With the exception of the pictures, transcribe the entire listing exactly.

*** Begin section ***

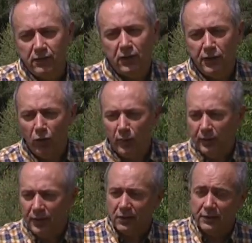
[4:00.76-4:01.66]
c'est-à-dire on ne veut pas
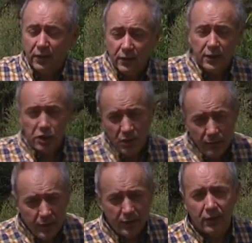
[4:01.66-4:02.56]
mettre d'engrais
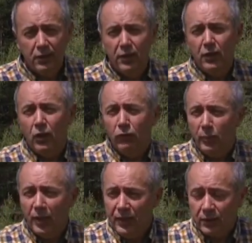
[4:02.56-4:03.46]
chimiques, on veut
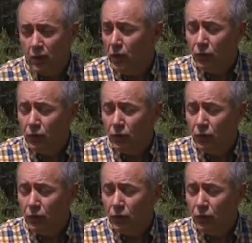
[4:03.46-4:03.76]
pas mettre.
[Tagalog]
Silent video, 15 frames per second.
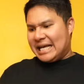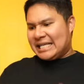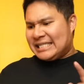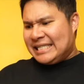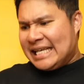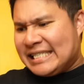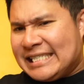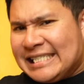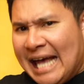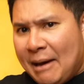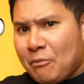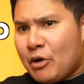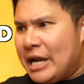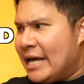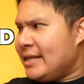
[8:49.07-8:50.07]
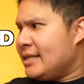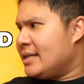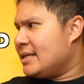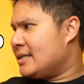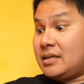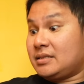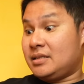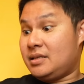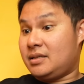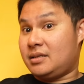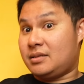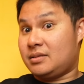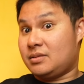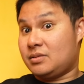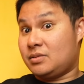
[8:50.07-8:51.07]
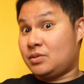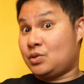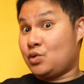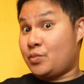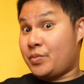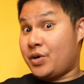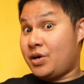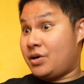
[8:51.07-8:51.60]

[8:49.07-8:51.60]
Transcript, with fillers: Is this SAMOLED? Kasi super,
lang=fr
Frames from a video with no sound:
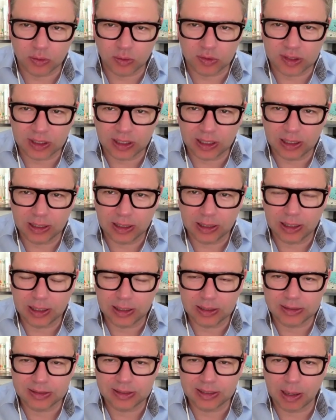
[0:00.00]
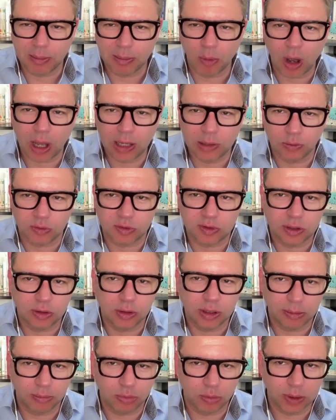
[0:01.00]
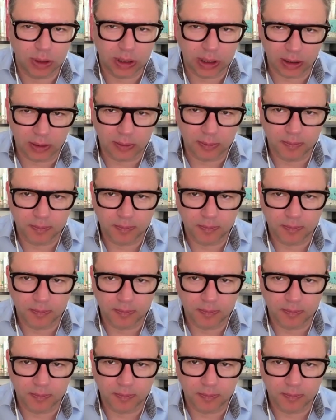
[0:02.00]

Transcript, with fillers: que c'est la, mort annoncée des républicains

*** End section ***

Result for this exercise.
[4:00.76-4:01.66]
c'est-à-dire on ne veut pas
[4:01.66-4:02.56]
mettre d'engrais
[4:02.56-4:03.46]
chimiques, on veut
[4:03.46-4:03.76]
pas mettre.
[Tagalog]
Silent video, 15 frames per second.
[8:49.07-8:50.07]
[8:50.07-8:51.07]
[8:51.07-8:51.60]

[8:49.07-8:51.60]
Transcript, with fillers: Is this SAMOLED? Kasi super,
lang=fr
Frames from a video with no sound:
[0:00.00]
[0:01.00]
[0:02.00]

Transcript, with fillers: que c'est la, mort annoncée des républicains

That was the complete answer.